Radiation therapy can reduce locoregional recurrence and increase survival in T1–2 N1 invasive breast cancer patients presenting with negative estrogen receptor status and presence of lymphovascular invasion, found a study published June 1 in the International Journal of Radiation Oncology*Biology *Physics.
Lead author Po Sheng Yang, MD, from the department of surgery at the Sun Yat-Sen Cancer Center in Taipei, Taiwan, and colleagues sought to define a subgroup of patients at high risk of locoregional recurrence who might be benefit from postmastectomy radiotherapy.
The researchers noted that while prior studies have evaluated radiotherapy following mastectomy in breast cancer patients with larger tumors and four or more positive lymph nodes, this treatment method for smaller tumors (less than 5 cm) with one to three positive lymph nodes (T1-2 N1) remains unknown.

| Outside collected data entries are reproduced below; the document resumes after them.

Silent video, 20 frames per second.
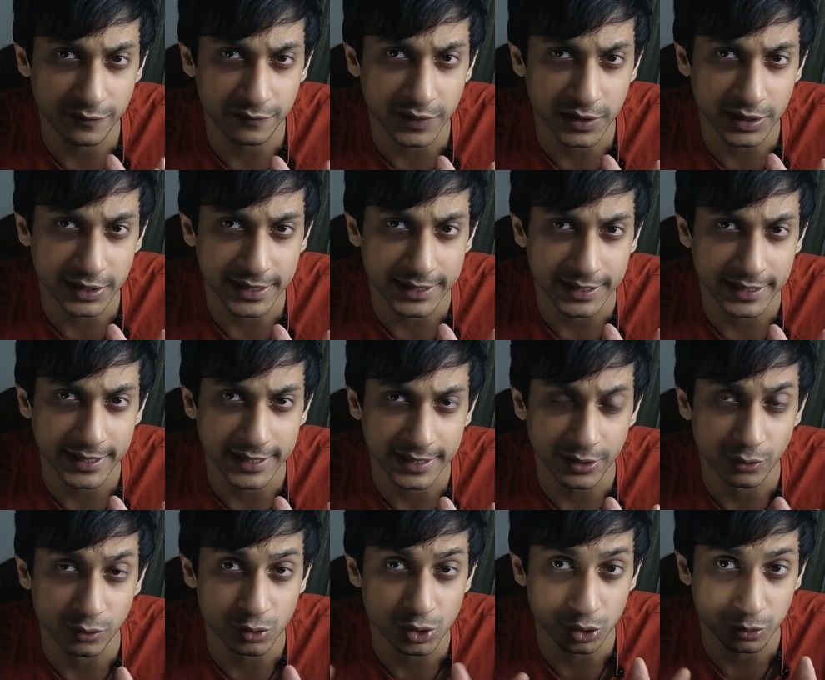Like you should
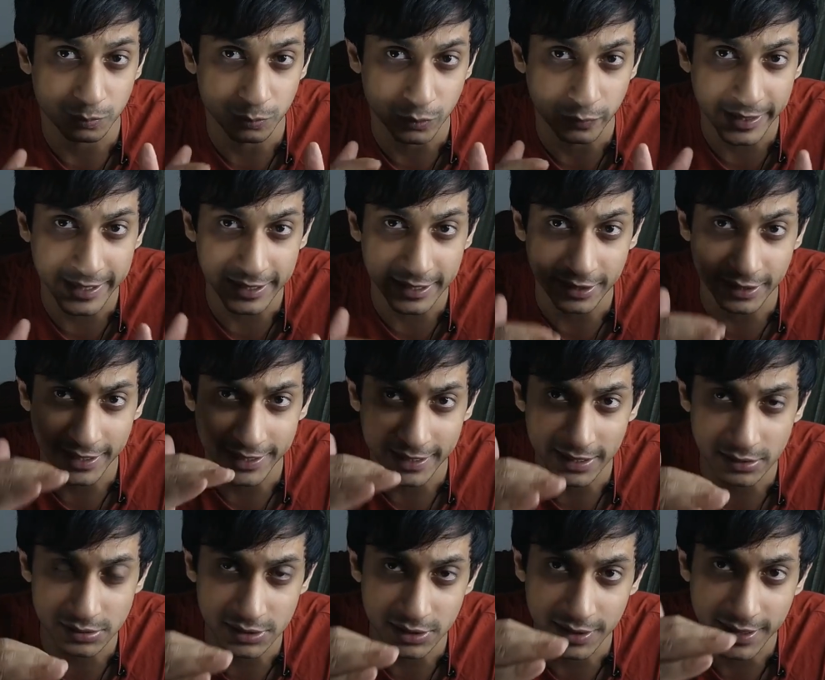provide a great answer.
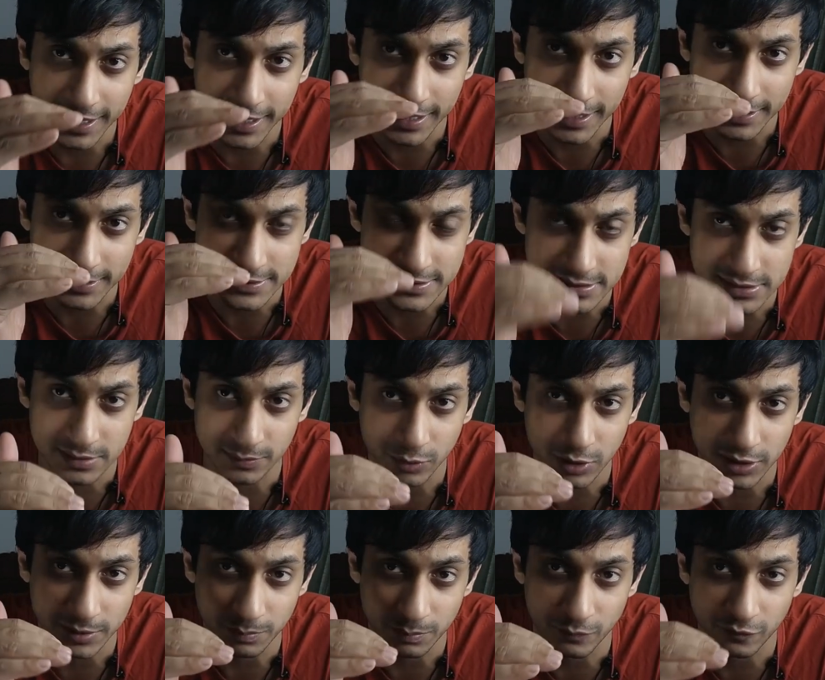Hey, this is the
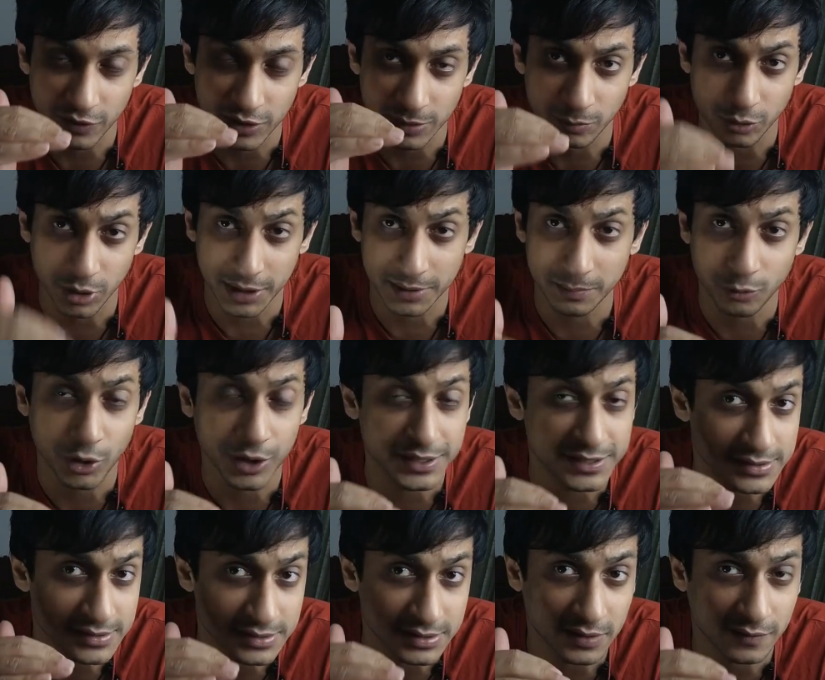bullet points and stuff
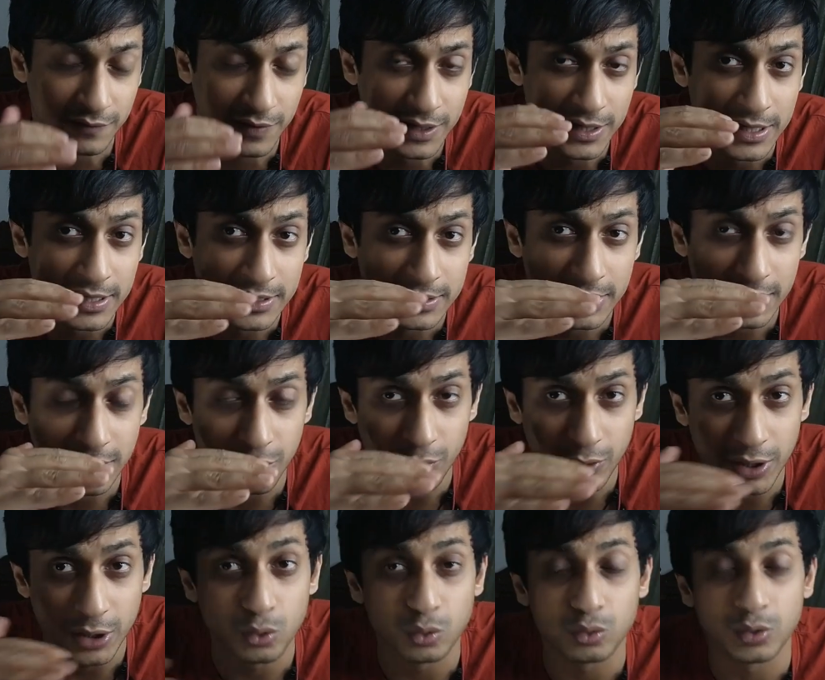that you can do
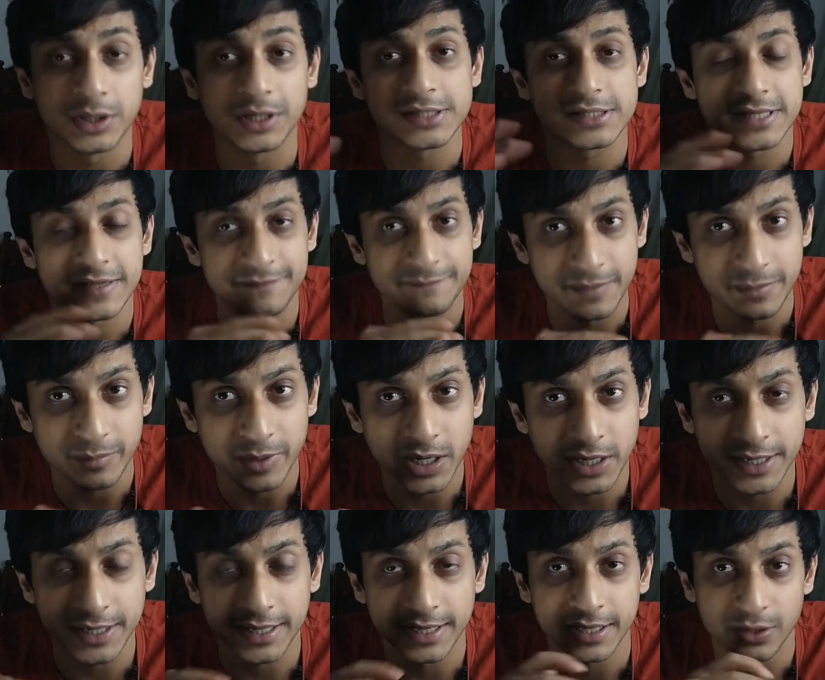this, FB marketing,
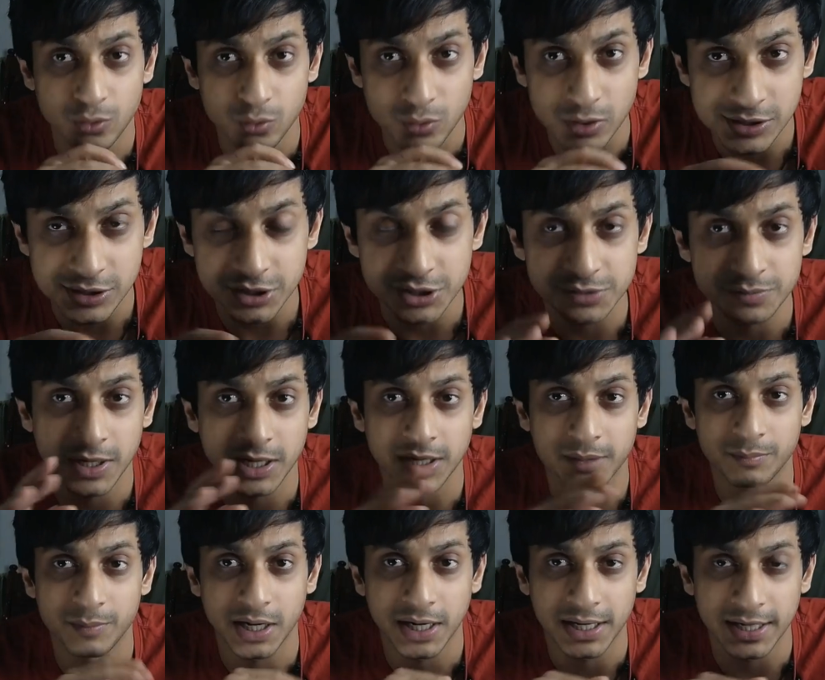Google search
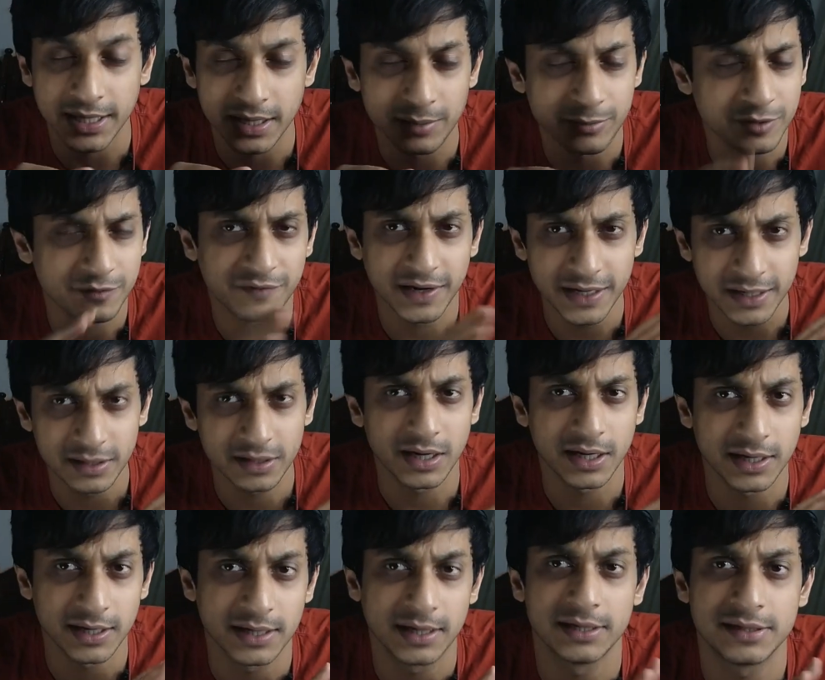marketing. Find an article and
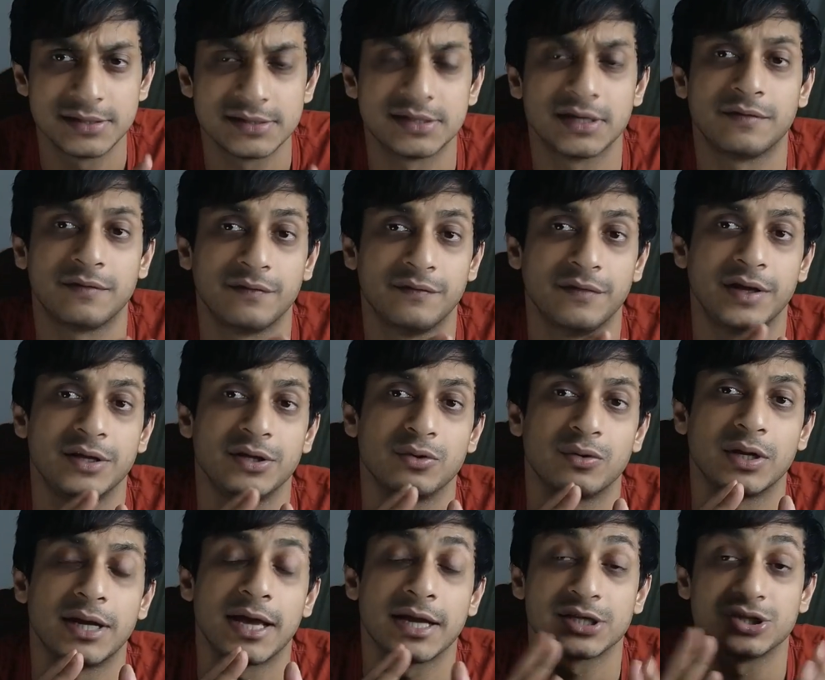stuff where you can
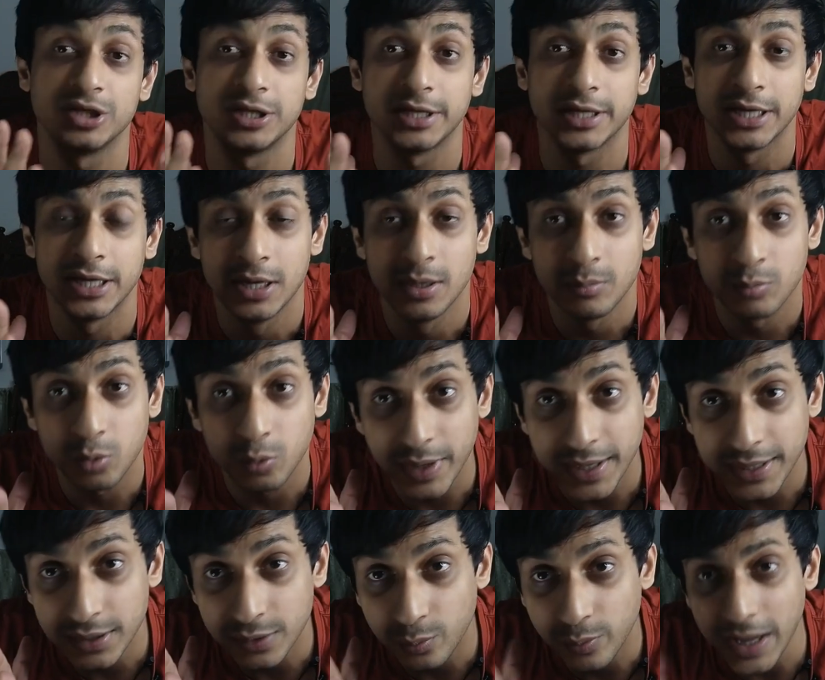actually provide the
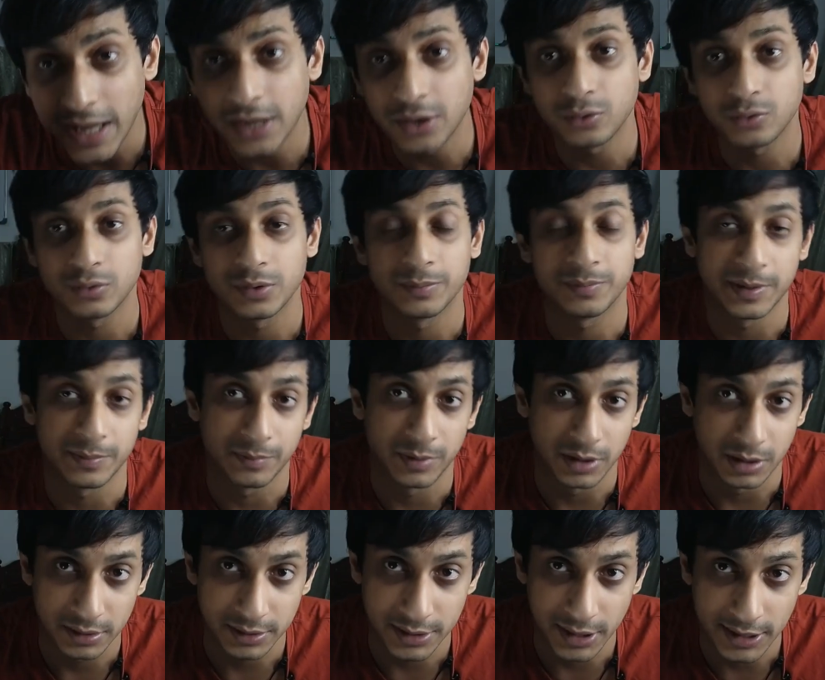value to the people, that the
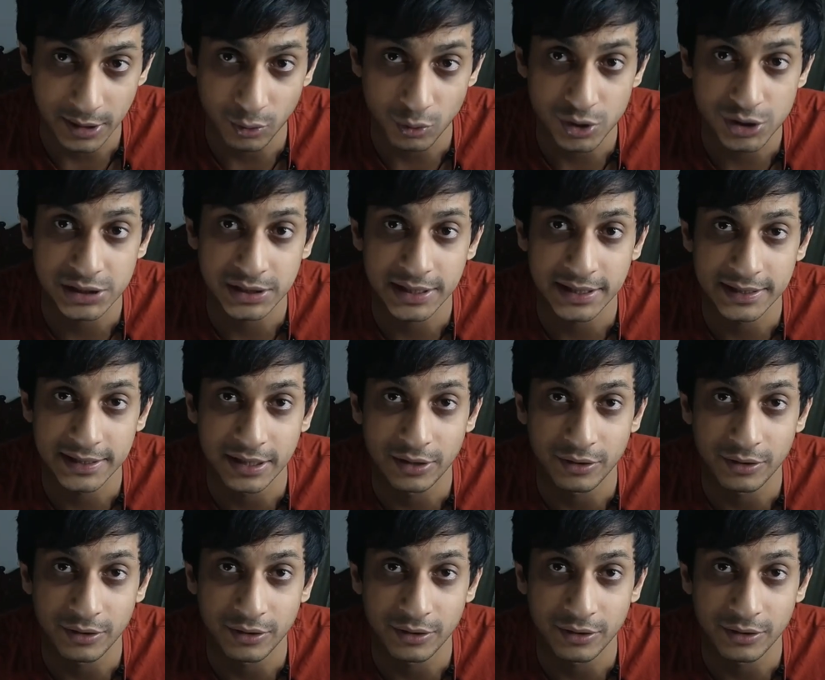question that they're looking for.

The researchers retrospectively reviewed the cases of 544 patients with T1–2 N1 invasive breast cancer who were treated with modified radical mastectomy between April 1991 and December 2005. Of the 544 patients, 70.4 percent had no radiotherapy and 29.6 percent underwent radiotherapy.
After an average follow-up period of 40 months, the authors found that locoregional recurrence occurred in 7.4 percent of the 544 study patients. High nuclear grade, negative estrogen receptor status, presence of lymphovascular invasion and no subsequent radiation treatments were factors associated with a significantly higher rate of locoregional recurrence, they wrote.
Yang and colleagues noted that radiotherapy reduced the chance of locoregional recurrence in patients younger than 40 years, T2 stage, high nuclear-grade, negative estrogen receptor status and presence of lymphovascular invasion. In addition, radiotherapy was found to reduce locoregional recurrence from 40 percent to 12.5 percent with negative estrogen receptor status and positive lymphovascular invasion. In this patient population, the five-year overall survival increased from 43.7 percent to 87.1 percent.
"Even though the study sample size was small, we feel that the results are compelling," concluded the researchers. "Based on this study, we strongly suggest that radiation therapy be used after mastectomy for this particular group of breast cancer patients."